ESCRS - PO034 - EMERGING REAL-WORLD DATA FROM A PAN-EUROPEAN EVALUATION OF A NEW FULL RANGE OF FOCUS INTRAOCULAR LENS (IOL): COMPARISON OF VISUAL OUTCOMES WITH PUBLISHED RESULTS FOR OTHER EDOF AND TRIFOCAL IOLS

EMERGING REAL-WORLD DATA FROM A PAN-EUROPEAN EVALUATION OF A NEW FULL RANGE OF FOCUS INTRAOCULAR LENS (IOL): COMPARISON OF VISUAL OUTCOMES WITH PUBLISHED RESULTS FOR OTHER EDOF AND TRIFOCAL IOLS

Published 2026 - 30th ESCRS Winter Meeting

Reference: PO034 | Type: Presented Poster & Poster | DOI: 10.82333/0rdd-n902

Authors: Irene Siso-Fuertes* 1 , Enrique Velez Lasso 2 , Sheila Miranda 2 , Georgios Mariatos 3 , Ian Anderson 3 , Thomas Macher 4 , Seleman Bedar 5 , Alexander Silvester 6

1Medical Affairs,veonet,Madrid,Spain, 2Grupo Miranza,Santander,Spain, 3SpaMedica,Leeds,United Kingdom, 4Ober Scharrer Group,Fürth,Germany, 5Ober Scharrer Group,Siegburg,Germany, 6SpaMedica,Manchester,United Kingdom

Purpose

To report on emerging real-world data and evaluate the visual performance of a new full range of focus intraocular lens (IOL) across multiple European centers, and to compare its outcomes with published results for other extended depth of focus (EDOF) and trifocal IOLs.

Setting

Miranza Santander (Spain), SpaMedica Leeds (United Kingdom), OSG Fürth (Germany), OSG Siegburg (Germany) – all part of the veonet Group.

Methods

A retrospective evaluation was conducted including clinical outcomes of patients undergoing cataract surgery and implanted with a new full range of focus IOL (RayOne Galaxy, Rayner, Worthing, UK). Data collected included preoperative and postoperative spherical equivalent (SEQ), monocular uncorrected distance, intermediate and near visual acuity (UDVA, UIVA, UNVA, respectively). Data were collected at varying stablished postoperative time points across sites and descriptively compared to data from peer-reviewed literature on other contemporary EDOF and trifocal IOLs.

Results

A total of 68 eyes from 38 patients with a mean age of 68 ± 8 years were analyzed. The mean postoperative spherical equivalent was –0.15 ± 0.45 D, indicating optimum refractive predictability relative to the mean target of 0.11 ± 0.17 D, with 94% of eyes within ±1.00D after surgery. Treatments were effective at different distances with 96%, 91% and 50% of eyes reaching uncorrected VA of 20/25 at distance, intermediate and near, respectively. The postoperative mean monocular UDVA was 0.02 ± 0.14 logMAR, UIVA 0.07 ± 0.11 logMAR, and UNVA 0.08 ± 0.10 logMAR. Corrected distance vision was significantly improved (p<0.05) after surgery with a mean postoperative monocular CDVA of –0.01 ± 0.11 logMAR and a mean preoperative CDVA of 0.33 ± 0.26 logMAR, indicating a strong safety profile.

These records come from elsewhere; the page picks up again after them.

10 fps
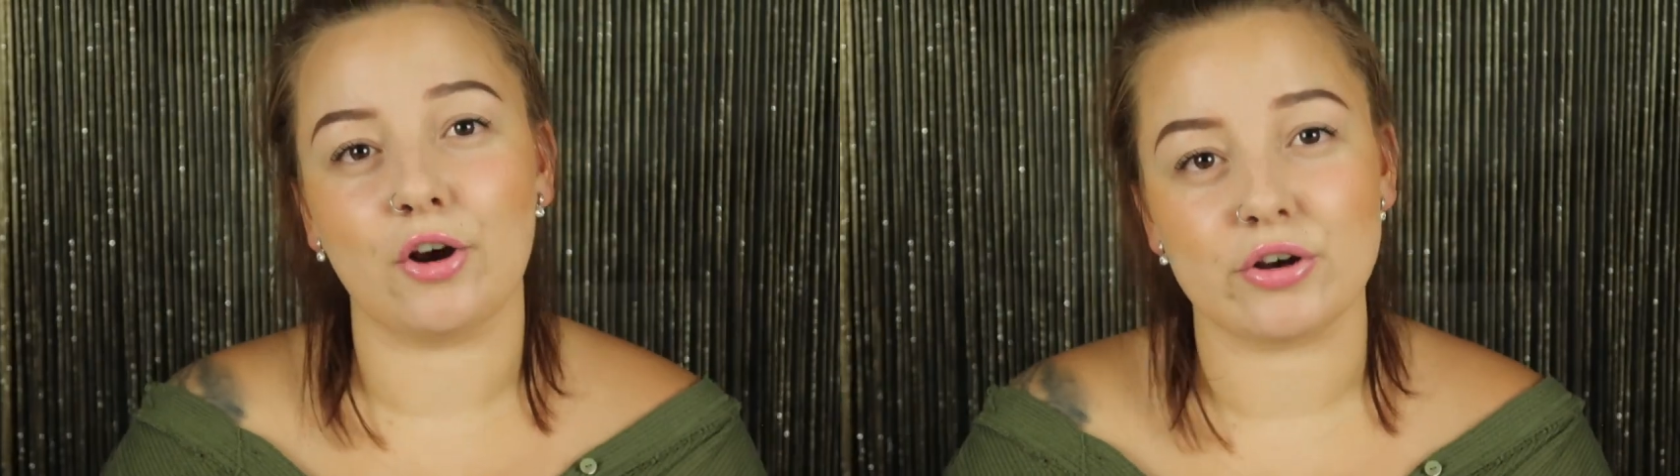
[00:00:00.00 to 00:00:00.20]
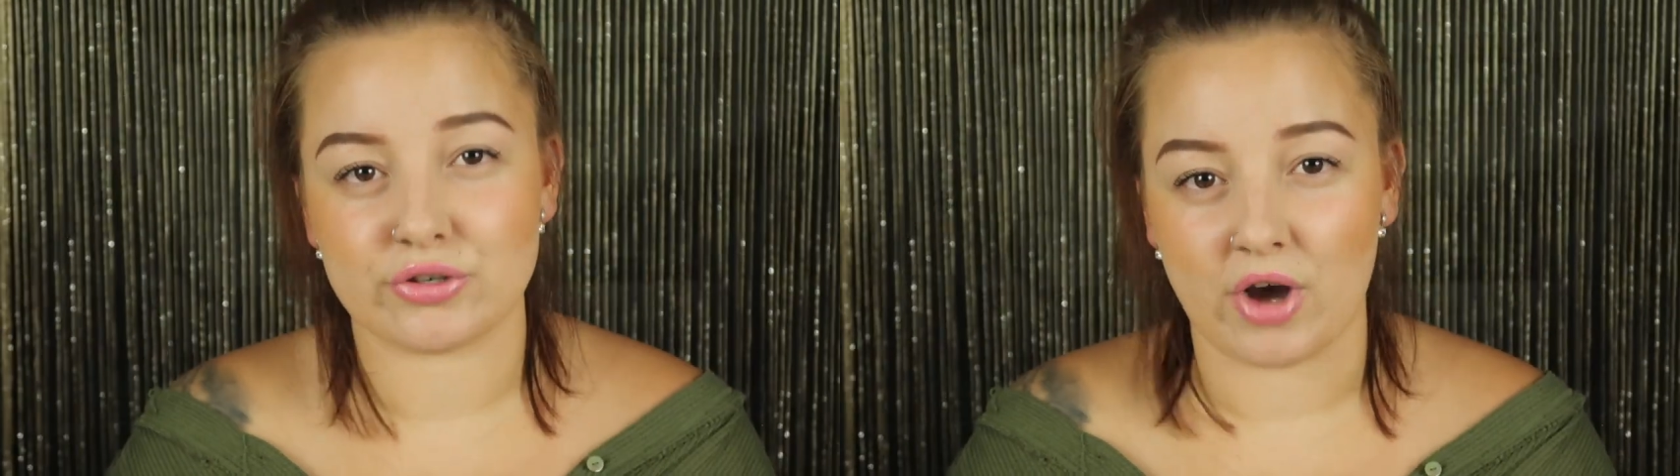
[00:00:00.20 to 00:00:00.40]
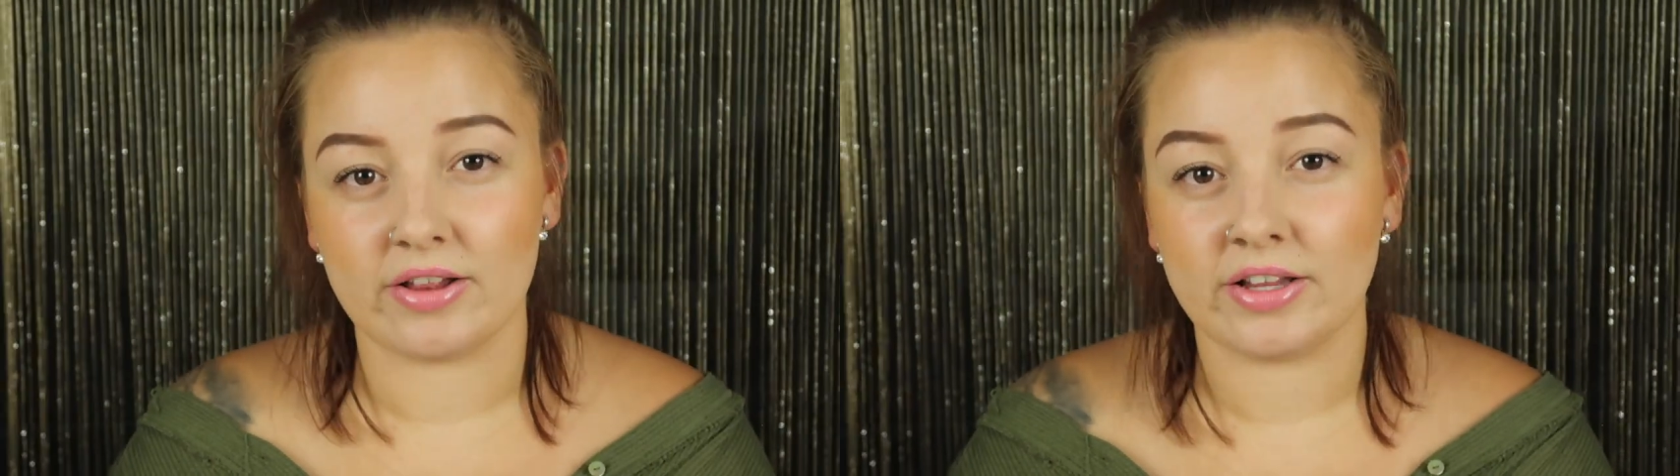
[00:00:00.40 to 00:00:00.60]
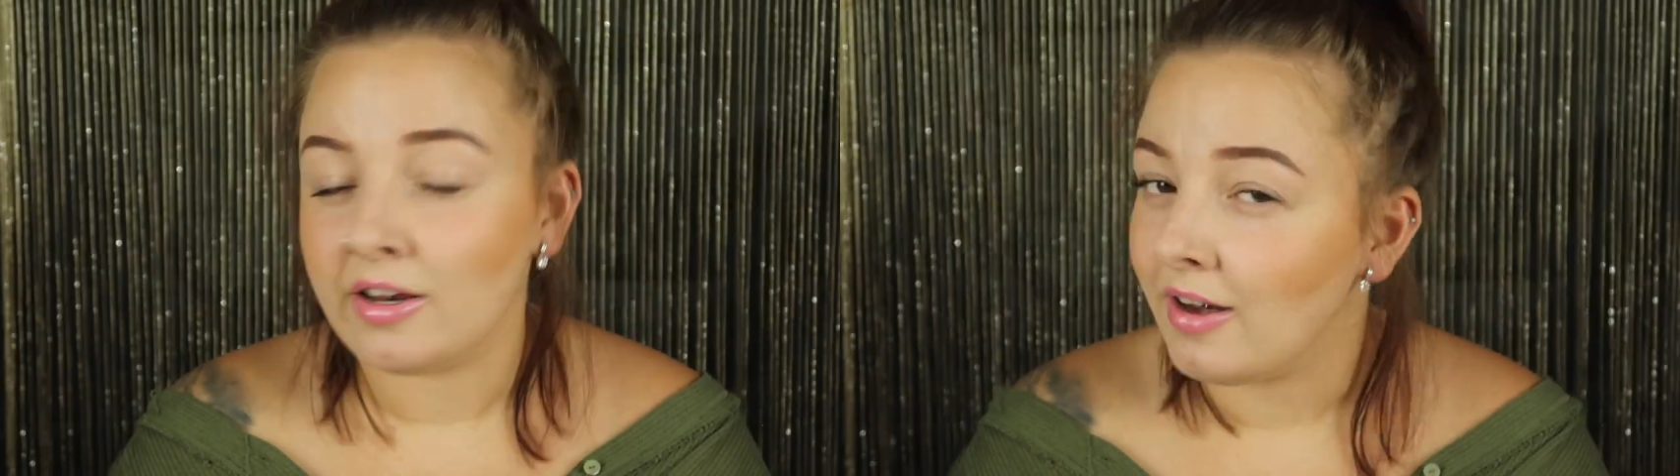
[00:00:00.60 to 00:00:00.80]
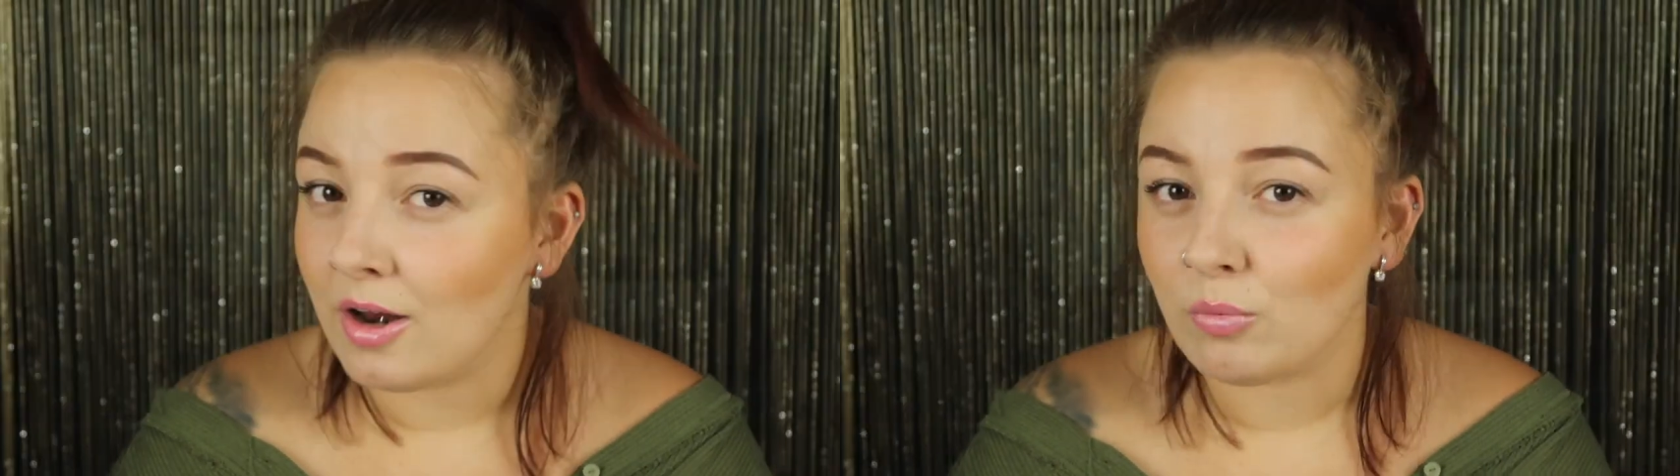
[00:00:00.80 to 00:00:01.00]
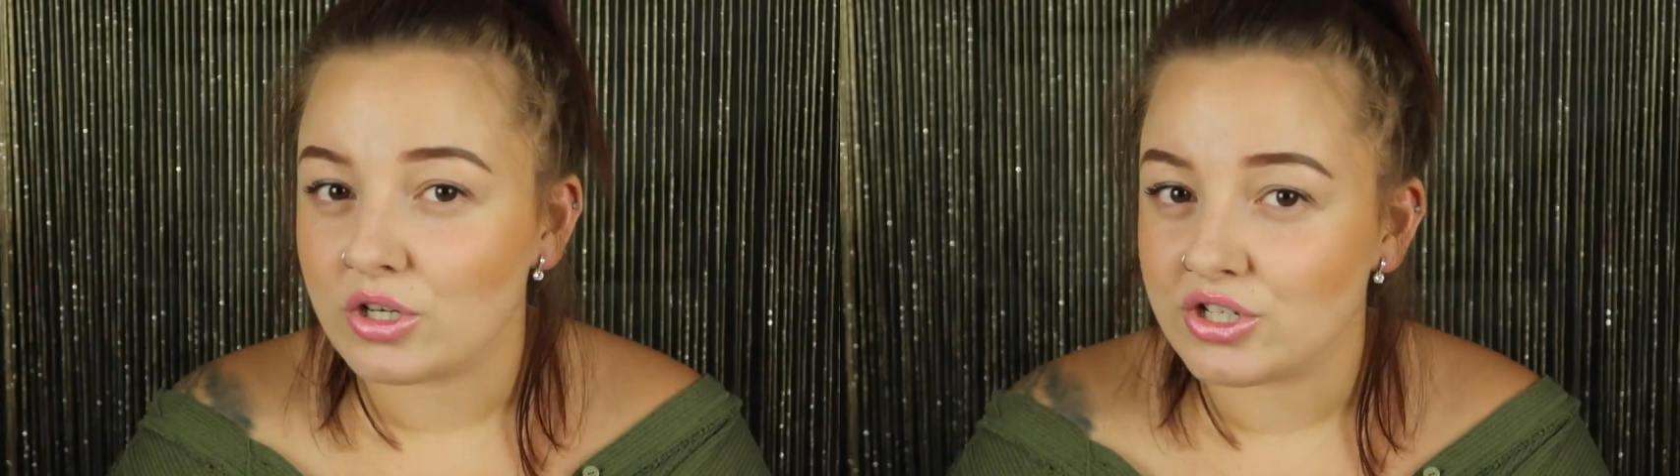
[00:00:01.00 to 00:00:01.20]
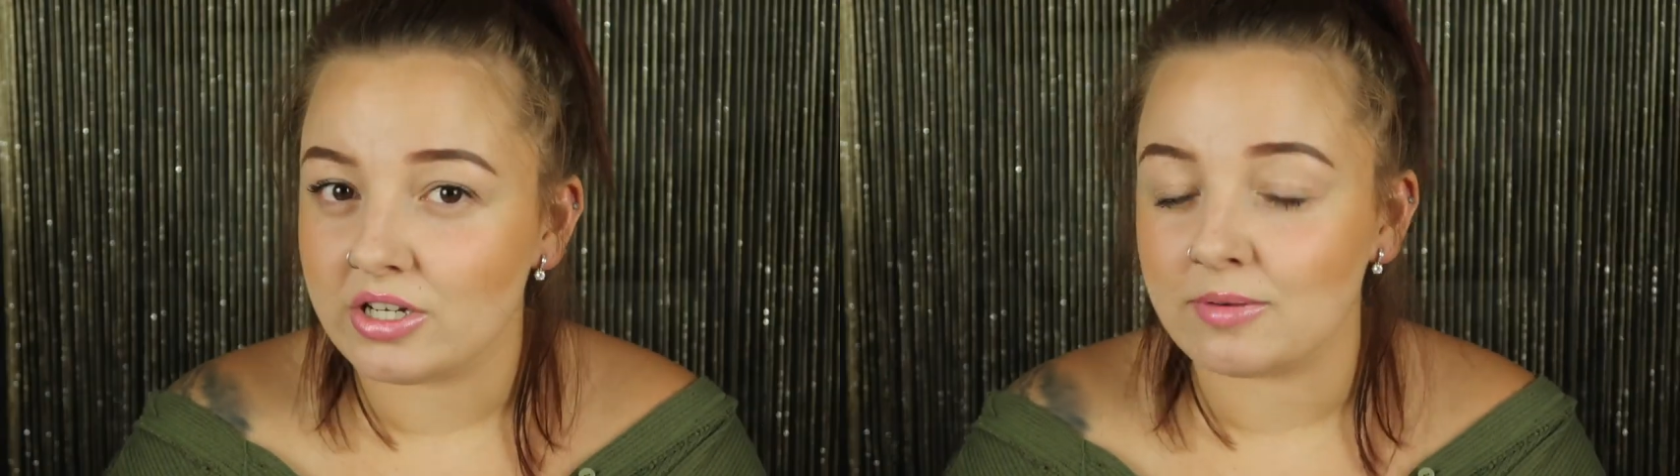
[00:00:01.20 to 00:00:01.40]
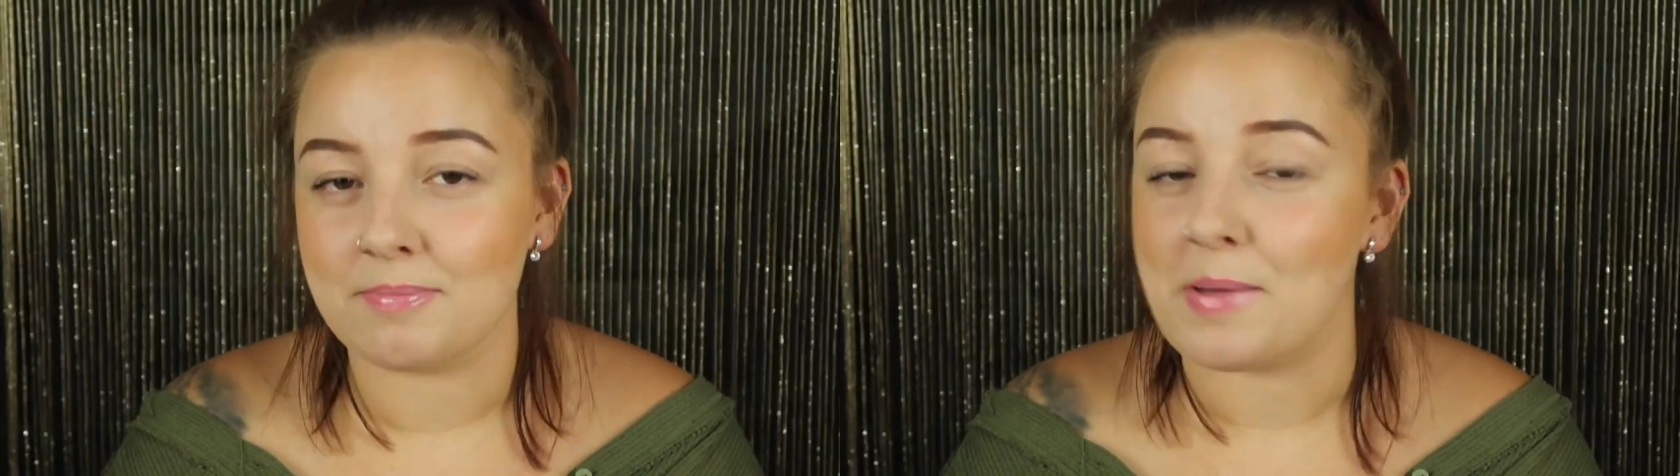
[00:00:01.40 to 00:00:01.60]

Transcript: are Australian and watching,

Direct statistical comparison with published outcomes of modern EDOF and trifocal IOLs was not performed, as comparative datasets originate from heterogeneous study designs and follow-up protocols. However, when qualitatively compared, the new lens showed distance VA comparable to both, a somewhat superior intermediate performance relative to EDOFs, and near vision slightly inferior to that achieved with certain trifocals, while maintaining a very similar level of predictability.

Conclusion

This pan-European evaluation of emerging clinical data shows the safety and predictability of the procedure and suggests that the new full range of focus IOL provides a balanced level of visual performance across all distances comparable to that of current EDOF and trifocal technologies. Despite the limitations of cross-study comparisons and varying follow-up intervals, the lens appears to offer a viable alternative for patients seeking spectacle independence following cataract surgery.